Collected data entries:

--------------------------------

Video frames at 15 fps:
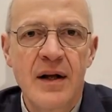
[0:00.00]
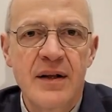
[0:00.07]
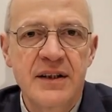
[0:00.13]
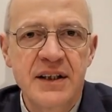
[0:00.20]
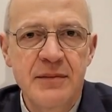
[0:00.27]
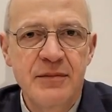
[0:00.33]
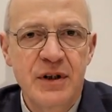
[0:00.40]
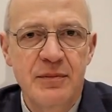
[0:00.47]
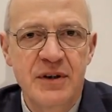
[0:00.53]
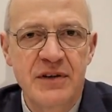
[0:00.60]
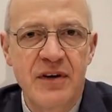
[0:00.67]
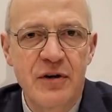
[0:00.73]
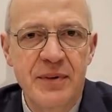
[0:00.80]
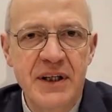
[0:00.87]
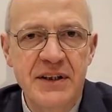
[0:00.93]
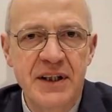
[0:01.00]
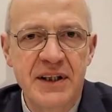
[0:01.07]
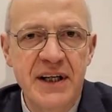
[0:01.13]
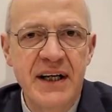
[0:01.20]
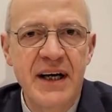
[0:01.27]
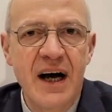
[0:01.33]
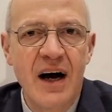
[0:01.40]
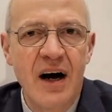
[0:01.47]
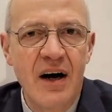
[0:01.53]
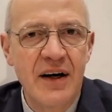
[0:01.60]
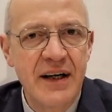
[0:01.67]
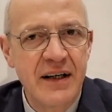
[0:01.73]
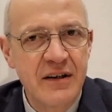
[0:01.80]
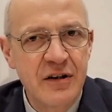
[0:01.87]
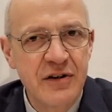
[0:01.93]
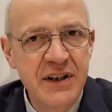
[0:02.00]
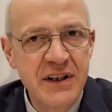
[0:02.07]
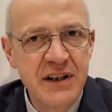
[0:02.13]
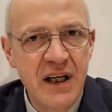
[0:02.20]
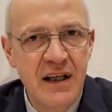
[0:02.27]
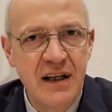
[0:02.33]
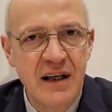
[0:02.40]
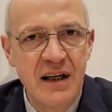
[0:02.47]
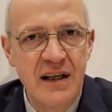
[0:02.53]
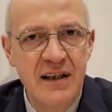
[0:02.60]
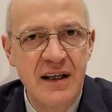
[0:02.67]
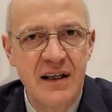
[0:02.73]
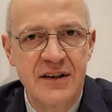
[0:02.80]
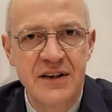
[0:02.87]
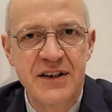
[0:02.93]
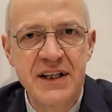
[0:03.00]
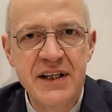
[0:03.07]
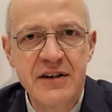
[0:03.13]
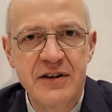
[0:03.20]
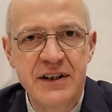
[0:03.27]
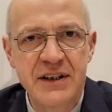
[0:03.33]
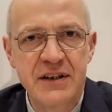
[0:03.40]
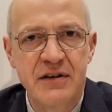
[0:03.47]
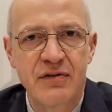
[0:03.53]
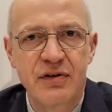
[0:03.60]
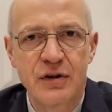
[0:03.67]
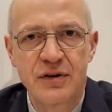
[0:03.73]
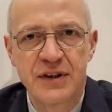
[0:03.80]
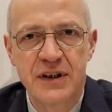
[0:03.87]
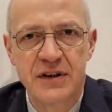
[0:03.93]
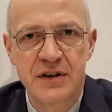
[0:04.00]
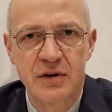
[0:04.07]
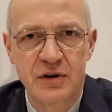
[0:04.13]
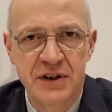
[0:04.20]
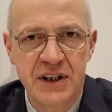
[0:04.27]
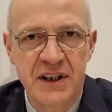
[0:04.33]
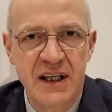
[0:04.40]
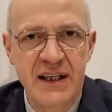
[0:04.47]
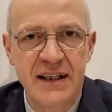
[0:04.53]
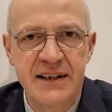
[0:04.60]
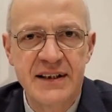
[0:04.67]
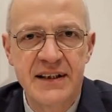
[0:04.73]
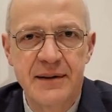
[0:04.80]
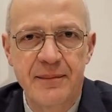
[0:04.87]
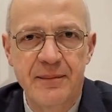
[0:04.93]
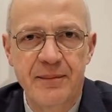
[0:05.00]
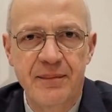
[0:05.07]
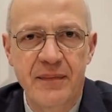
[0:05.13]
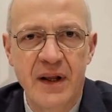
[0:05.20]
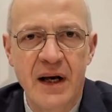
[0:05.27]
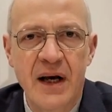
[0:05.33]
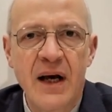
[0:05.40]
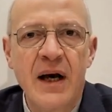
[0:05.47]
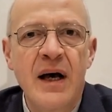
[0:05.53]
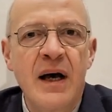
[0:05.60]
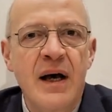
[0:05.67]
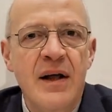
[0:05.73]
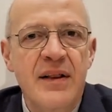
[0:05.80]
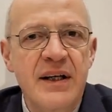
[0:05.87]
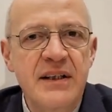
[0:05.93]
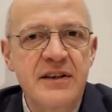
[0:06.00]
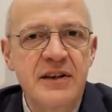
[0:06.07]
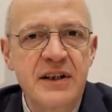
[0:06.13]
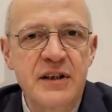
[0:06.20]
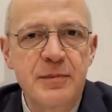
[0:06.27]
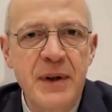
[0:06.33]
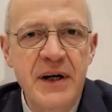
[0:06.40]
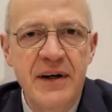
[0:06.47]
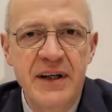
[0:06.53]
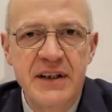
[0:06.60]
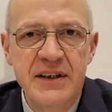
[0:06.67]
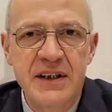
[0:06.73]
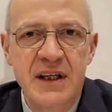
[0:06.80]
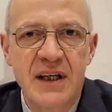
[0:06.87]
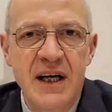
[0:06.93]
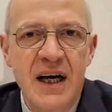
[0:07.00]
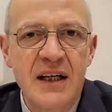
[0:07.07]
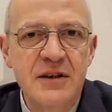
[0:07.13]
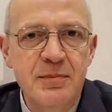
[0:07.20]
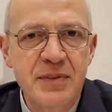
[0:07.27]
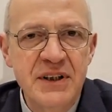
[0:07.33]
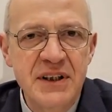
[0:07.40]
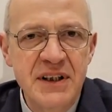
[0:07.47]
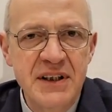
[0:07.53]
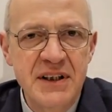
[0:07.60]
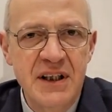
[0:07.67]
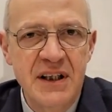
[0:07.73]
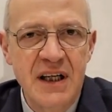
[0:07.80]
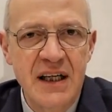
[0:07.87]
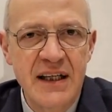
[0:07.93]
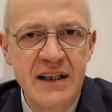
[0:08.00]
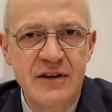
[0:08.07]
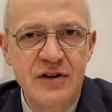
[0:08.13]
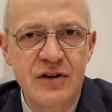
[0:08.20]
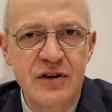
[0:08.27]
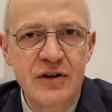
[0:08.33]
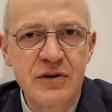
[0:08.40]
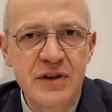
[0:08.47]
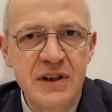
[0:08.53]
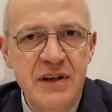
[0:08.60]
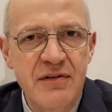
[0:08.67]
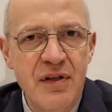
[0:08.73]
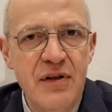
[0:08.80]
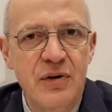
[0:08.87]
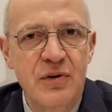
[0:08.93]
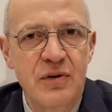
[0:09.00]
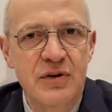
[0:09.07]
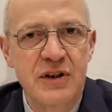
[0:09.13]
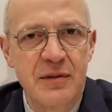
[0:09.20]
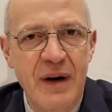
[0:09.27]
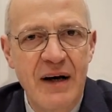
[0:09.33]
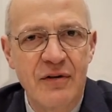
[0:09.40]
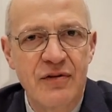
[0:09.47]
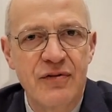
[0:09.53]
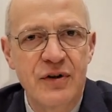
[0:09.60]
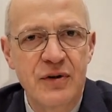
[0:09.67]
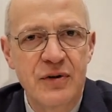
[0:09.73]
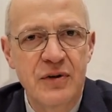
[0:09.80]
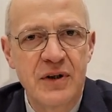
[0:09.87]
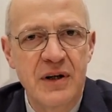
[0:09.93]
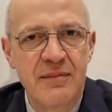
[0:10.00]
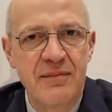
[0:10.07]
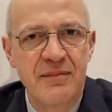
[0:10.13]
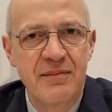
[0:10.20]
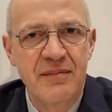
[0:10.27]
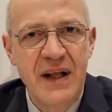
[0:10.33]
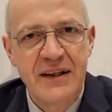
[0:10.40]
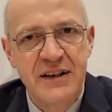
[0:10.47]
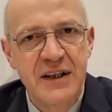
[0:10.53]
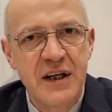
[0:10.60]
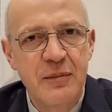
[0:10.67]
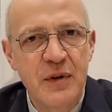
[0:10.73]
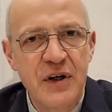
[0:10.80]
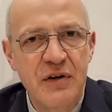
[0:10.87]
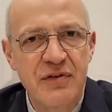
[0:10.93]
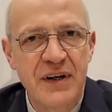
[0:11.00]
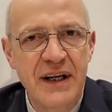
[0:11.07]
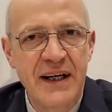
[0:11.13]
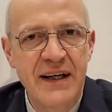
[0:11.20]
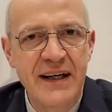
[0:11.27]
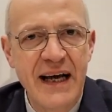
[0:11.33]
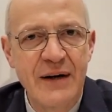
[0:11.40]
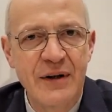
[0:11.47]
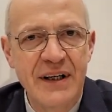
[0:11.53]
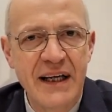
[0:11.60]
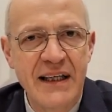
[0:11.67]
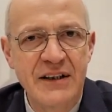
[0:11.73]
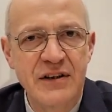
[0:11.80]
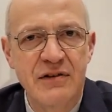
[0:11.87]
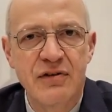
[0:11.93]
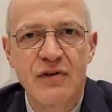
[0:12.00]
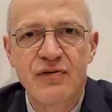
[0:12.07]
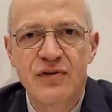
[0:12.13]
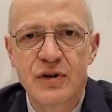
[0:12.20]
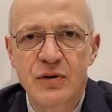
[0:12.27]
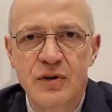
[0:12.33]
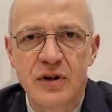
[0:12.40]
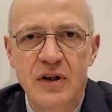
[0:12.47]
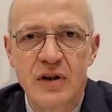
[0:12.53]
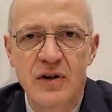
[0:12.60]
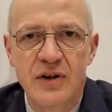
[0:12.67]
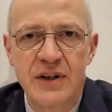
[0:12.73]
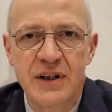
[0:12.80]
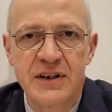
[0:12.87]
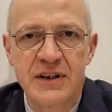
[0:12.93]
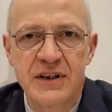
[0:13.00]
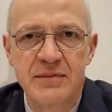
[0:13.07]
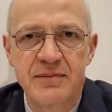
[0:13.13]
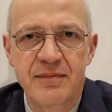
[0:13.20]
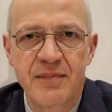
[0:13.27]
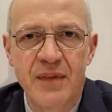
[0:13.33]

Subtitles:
The symptoms of obesity are increased hunger and decreased fullness or satiety. These are experienced as persistently intrusive thoughts about food, that term we often hear nowadays of food noise,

--------------------------------

- TASK TO CARRY OUT: Once the pictures are set aside, repeat the data above exactly as written.

- OUTPUT OF THE EXERCISE:
Video frames at 15 fps:
[0:00.00]
[0:00.07]
[0:00.13]
[0:00.20]
[0:00.27]
[0:00.33]
[0:00.40]
[0:00.47]
[0:00.53]
[0:00.60]
[0:00.67]
[0:00.73]
[0:00.80]
[0:00.87]
[0:00.93]
[0:01.00]
[0:01.07]
[0:01.13]
[0:01.20]
[0:01.27]
[0:01.33]
[0:01.40]
[0:01.47]
[0:01.53]
[0:01.60]
[0:01.67]
[0:01.73]
[0:01.80]
[0:01.87]
[0:01.93]
[0:02.00]
[0:02.07]
[0:02.13]
[0:02.20]
[0:02.27]
[0:02.33]
[0:02.40]
[0:02.47]
[0:02.53]
[0:02.60]
[0:02.67]
[0:02.73]
[0:02.80]
[0:02.87]
[0:02.93]
[0:03.00]
[0:03.07]
[0:03.13]
[0:03.20]
[0:03.27]
[0:03.33]
[0:03.40]
[0:03.47]
[0:03.53]
[0:03.60]
[0:03.67]
[0:03.73]
[0:03.80]
[0:03.87]
[0:03.93]
[0:04.00]
[0:04.07]
[0:04.13]
[0:04.20]
[0:04.27]
[0:04.33]
[0:04.40]
[0:04.47]
[0:04.53]
[0:04.60]
[0:04.67]
[0:04.73]
[0:04.80]
[0:04.87]
[0:04.93]
[0:05.00]
[0:05.07]
[0:05.13]
[0:05.20]
[0:05.27]
[0:05.33]
[0:05.40]
[0:05.47]
[0:05.53]
[0:05.60]
[0:05.67]
[0:05.73]
[0:05.80]
[0:05.87]
[0:05.93]
[0:06.00]
[0:06.07]
[0:06.13]
[0:06.20]
[0:06.27]
[0:06.33]
[0:06.40]
[0:06.47]
[0:06.53]
[0:06.60]
[0:06.67]
[0:06.73]
[0:06.80]
[0:06.87]
[0:06.93]
[0:07.00]
[0:07.07]
[0:07.13]
[0:07.20]
[0:07.27]
[0:07.33]
[0:07.40]
[0:07.47]
[0:07.53]
[0:07.60]
[0:07.67]
[0:07.73]
[0:07.80]
[0:07.87]
[0:07.93]
[0:08.00]
[0:08.07]
[0:08.13]
[0:08.20]
[0:08.27]
[0:08.33]
[0:08.40]
[0:08.47]
[0:08.53]
[0:08.60]
[0:08.67]
[0:08.73]
[0:08.80]
[0:08.87]
[0:08.93]
[0:09.00]
[0:09.07]
[0:09.13]
[0:09.20]
[0:09.27]
[0:09.33]
[0:09.40]
[0:09.47]
[0:09.53]
[0:09.60]
[0:09.67]
[0:09.73]
[0:09.80]
[0:09.87]
[0:09.93]
[0:10.00]
[0:10.07]
[0:10.13]
[0:10.20]
[0:10.27]
[0:10.33]
[0:10.40]
[0:10.47]
[0:10.53]
[0:10.60]
[0:10.67]
[0:10.73]
[0:10.80]
[0:10.87]
[0:10.93]
[0:11.00]
[0:11.07]
[0:11.13]
[0:11.20]
[0:11.27]
[0:11.33]
[0:11.40]
[0:11.47]
[0:11.53]
[0:11.60]
[0:11.67]
[0:11.73]
[0:11.80]
[0:11.87]
[0:11.93]
[0:12.00]
[0:12.07]
[0:12.13]
[0:12.20]
[0:12.27]
[0:12.33]
[0:12.40]
[0:12.47]
[0:12.53]
[0:12.60]
[0:12.67]
[0:12.73]
[0:12.80]
[0:12.87]
[0:12.93]
[0:13.00]
[0:13.07]
[0:13.13]
[0:13.20]
[0:13.27]
[0:13.33]

Subtitles:
The symptoms of obesity are increased hunger and decreased fullness or satiety. These are experienced as persistently intrusive thoughts about food, that term we often hear nowadays of food noise,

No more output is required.